Estimation procedure for HAL, the Highly Adaptive Lasso

fit_hal(
  X,
  Y,
  formula = NULL,
  X_unpenalized = NULL,
  max_degree = ifelse(ncol(X) >= 20, 2, 3),
  smoothness_orders = 1,
  num_knots = num_knots_generator(max_degree = max_degree, smoothness_orders =
    smoothness_orders, base_num_knots_0 = 20, base_num_knots_1 = 10),
  reduce_basis = NULL,
  family = c("gaussian", "binomial", "poisson", "cox", "mgaussian"),
  lambda = NULL,
  id = NULL,
  weights = NULL,
  offset = NULL,
  fit_control = list(cv_select = TRUE, use_min = TRUE, lambda.min.ratio = 1e-04,
    prediction_bounds = "default"),
  basis_list = NULL,
  return_lasso = TRUE,
  return_x_basis = FALSE,
  yolo = FALSE
)

Arguments

X

An input matrix with dimensions number of observations -by- number of covariates that will be used to derive the design matrix of basis functions.

Y

A numeric vector of observations of the outcome variable. For family="mgaussian", Y is a matrix of observations of the outcome variables.

formula

A character string formula to be used in formula_hal. See its documentation for details.

X_unpenalized

An input matrix with the same number of rows as X, for which no L1 penalization will be performed. Note that X_unpenalized is directly appended to the design matrix; no basis expansion is performed on X_unpenalized.

max_degree

The highest order of interaction terms for which basis functions ought to be generated.

smoothness_orders

An integer, specifying the smoothness of the basis functions. See details for smoothness_orders for more information.

num_knots

An integer vector of length 1 or max_degree, specifying the maximum number of knot points (i.e., bins) for any covariate for generating basis functions. If num_knots is a unit-length vector, then the same num_knots are used for each degree (this is not recommended). The default settings for num_knots are recommended, and these defaults decrease num_knots with increasing max_degree and smoothness_orders, which prevents (expensive) combinatorial explosions in the number of higher-degree and higher-order basis functions generated. This allows the complexity of the optimization problem to grow scalably. See details of num_knots more information.

reduce_basis

Am optional numeric value bounded in the open unit interval indicating the minimum proportion of 1's in a basis function column needed for the basis function to be included in the procedure to fit the lasso. Any basis functions with a lower proportion of 1's than the cutoff will be removed. Defaults to 1 over the square root of the number of observations. Only applicable for models fit with zero-order splines, i.e. smoothness_orders = 0.

family

A character or a family object (supported by glmnet) specifying the error/link family for a generalized linear model. character options are limited to "gaussian" for fitting a standard penalized linear model, "binomial" for penalized logistic regression, "poisson" for penalized Poisson regression, "cox" for a penalized proportional hazards model, and "mgaussian" for multivariate penalized linear model. Note that passing in family objects leads to slower performance relative to passing in a character family (if supported). For example, one should set family = "binomial" instead of family = binomial() when calling fit_hal.

lambda

User-specified sequence of values of the regularization parameter for the lasso L1 regression. If NULL, the default sequence in cv.glmnet will be used. The cross-validated optimal value of this regularization parameter will be selected with cv.glmnet. If fit_control's cv_select argument is set to FALSE, then the lasso model will be fit via glmnet, and regularized coefficient values for each lambda in the input array will be returned.

id

A vector of ID values that is used to generate cross-validation folds for cv.glmnet. This argument is ignored when fit_control's cv_select argument is FALSE.

weights

observation weights; defaults to 1 per observation.

offset

a vector of offset values, used in fitting.

fit_control

List of arguments, including the following, and any others to be passed to cv.glmnet or glmnet.
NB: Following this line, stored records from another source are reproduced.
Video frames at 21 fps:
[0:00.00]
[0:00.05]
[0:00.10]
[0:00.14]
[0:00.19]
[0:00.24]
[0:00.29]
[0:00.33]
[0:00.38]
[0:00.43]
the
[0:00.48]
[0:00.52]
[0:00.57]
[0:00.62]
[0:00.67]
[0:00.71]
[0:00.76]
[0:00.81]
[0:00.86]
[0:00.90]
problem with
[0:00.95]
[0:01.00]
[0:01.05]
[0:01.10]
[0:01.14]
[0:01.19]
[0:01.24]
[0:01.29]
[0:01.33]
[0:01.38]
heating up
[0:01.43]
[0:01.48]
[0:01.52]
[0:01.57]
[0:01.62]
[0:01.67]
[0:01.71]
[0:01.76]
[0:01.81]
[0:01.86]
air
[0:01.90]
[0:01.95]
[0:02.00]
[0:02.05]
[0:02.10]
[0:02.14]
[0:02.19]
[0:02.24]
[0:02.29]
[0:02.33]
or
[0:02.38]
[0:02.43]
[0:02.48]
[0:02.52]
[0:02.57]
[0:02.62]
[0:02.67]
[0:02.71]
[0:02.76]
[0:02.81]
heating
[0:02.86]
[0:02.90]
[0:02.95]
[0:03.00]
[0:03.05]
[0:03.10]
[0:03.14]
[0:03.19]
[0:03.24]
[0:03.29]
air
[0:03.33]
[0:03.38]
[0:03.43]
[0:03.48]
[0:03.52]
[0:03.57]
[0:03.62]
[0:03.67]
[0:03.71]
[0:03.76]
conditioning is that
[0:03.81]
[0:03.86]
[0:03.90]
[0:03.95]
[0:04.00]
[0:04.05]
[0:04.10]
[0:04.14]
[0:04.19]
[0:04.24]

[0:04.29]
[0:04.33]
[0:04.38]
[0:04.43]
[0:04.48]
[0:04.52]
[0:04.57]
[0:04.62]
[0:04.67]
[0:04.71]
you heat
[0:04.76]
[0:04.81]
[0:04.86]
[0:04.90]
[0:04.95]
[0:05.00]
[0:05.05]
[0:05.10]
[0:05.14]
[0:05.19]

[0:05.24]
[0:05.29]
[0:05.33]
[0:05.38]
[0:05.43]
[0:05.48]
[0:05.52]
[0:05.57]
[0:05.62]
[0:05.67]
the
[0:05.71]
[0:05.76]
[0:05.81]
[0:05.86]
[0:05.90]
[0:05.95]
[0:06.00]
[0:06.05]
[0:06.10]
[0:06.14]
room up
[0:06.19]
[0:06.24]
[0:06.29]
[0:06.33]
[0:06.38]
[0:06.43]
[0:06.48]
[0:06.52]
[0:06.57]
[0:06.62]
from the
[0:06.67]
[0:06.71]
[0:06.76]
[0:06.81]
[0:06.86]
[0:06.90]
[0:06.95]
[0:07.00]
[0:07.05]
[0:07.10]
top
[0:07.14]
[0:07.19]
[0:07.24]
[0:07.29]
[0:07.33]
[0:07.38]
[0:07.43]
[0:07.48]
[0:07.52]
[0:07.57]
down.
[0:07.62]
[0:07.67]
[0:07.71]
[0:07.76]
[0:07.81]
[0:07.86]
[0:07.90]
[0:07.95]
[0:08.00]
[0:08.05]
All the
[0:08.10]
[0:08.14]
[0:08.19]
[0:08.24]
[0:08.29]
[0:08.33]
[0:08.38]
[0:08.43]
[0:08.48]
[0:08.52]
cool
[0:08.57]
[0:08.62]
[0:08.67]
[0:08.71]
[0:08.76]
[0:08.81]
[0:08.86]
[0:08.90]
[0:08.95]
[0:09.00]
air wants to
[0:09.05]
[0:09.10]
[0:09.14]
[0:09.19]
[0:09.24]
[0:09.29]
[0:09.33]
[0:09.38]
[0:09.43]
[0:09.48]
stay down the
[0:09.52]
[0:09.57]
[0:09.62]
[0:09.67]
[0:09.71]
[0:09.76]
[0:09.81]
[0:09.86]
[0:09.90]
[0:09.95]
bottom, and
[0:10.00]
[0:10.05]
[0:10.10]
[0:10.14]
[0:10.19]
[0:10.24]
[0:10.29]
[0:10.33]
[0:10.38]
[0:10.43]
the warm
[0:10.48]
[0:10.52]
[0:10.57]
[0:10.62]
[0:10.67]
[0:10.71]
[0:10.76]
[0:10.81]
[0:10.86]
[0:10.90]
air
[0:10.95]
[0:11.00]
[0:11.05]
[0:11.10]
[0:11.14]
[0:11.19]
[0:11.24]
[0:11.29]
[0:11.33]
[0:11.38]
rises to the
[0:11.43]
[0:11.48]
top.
  • cv_select: A logical specifying if the sequence of specified lambda values should be passed to cv.glmnet in order for a single, optimal value of lambda to be selected according to cross-validation. When cv_select = FALSE, a glmnet model will be used to fit the sequence of (or single) lambda.

  • use_min: Specify the choice of lambda to be selected by cv.glmnet. When TRUE, "lambda.min" is used; otherwise, "lambda.1se". Only used when cv_select = TRUE.
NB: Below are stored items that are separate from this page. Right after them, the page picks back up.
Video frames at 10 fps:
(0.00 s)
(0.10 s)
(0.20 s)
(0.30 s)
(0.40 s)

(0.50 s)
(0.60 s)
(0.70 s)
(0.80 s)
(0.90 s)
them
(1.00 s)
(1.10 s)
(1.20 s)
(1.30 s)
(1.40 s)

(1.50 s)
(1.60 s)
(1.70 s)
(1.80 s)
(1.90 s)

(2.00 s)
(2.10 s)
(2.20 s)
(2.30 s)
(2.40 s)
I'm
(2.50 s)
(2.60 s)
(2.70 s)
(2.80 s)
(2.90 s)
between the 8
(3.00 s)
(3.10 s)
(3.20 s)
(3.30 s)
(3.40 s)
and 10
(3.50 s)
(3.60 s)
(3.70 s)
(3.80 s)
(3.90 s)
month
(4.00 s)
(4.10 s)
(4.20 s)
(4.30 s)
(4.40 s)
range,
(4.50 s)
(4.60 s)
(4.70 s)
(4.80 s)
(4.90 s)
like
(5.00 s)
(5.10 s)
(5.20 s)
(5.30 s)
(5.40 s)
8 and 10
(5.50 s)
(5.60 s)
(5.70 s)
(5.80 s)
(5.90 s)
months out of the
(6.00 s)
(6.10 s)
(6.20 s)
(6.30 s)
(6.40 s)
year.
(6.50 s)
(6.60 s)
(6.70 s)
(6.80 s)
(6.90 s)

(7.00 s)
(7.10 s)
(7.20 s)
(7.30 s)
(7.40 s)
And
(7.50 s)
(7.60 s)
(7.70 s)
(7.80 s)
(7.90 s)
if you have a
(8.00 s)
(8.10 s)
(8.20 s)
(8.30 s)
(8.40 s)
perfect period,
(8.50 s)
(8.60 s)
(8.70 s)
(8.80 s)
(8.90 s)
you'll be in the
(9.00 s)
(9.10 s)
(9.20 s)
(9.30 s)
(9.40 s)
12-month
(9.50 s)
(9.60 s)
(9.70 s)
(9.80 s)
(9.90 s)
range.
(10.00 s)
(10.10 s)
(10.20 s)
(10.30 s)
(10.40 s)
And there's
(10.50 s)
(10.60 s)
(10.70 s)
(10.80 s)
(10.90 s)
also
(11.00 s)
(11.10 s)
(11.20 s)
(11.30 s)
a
  • lambda.min.ratio: A glmnet argument specifying the smallest value for lambda, as a fraction of lambda.max, the (data derived) entry value (i.e. the smallest value for which all coefficients are zero). We've seen that not setting lambda.min.ratio can lead to no lambda values that fit the data sufficiently well.
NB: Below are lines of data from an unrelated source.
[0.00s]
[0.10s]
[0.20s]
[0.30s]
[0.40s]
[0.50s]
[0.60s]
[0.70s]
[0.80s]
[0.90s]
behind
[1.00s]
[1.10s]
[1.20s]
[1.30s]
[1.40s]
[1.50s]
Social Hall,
  • prediction_bounds: An optional vector of size two that provides the lower and upper bounds predictions; not used when family = "cox". When prediction_bounds = "default", the predictions are bounded between min(Y) - sd(Y) and max(Y) + sd(Y) for each outcome (when family = "mgaussian", each outcome can have different bounds). Bounding ensures that there is no extrapolation.

basis_list

The full set of basis functions generated from X.

return_lasso

A logical indicating whether or not to return the glmnet fit object of the lasso model.

return_x_basis

A logical indicating whether or not to return the matrix of (possibly reduced) basis functions used in fit_hal.

yolo

A logical indicating whether to print one of a curated selection of quotes from the HAL9000 computer, from the critically acclaimed epic science-fiction film "2001: A Space Odyssey" (1968).

Value

Object of class hal9001, containing a list of basis functions, a copy map, coefficients estimated for basis functions, and timing results (for assessing computational efficiency).

Details

The procedure uses a custom C++ implementation to generate a design matrix of spline basis functions of covariates and interactions of covariates. The lasso regression is fit to this design matrix via cv.glmnet or a custom implementation derived from origami. The maximum dimension of the design matrix is \(n\) -by- \((n * 2^(d-1))\), where where \(n\) is the number of observations and \(d\) is the number of covariates.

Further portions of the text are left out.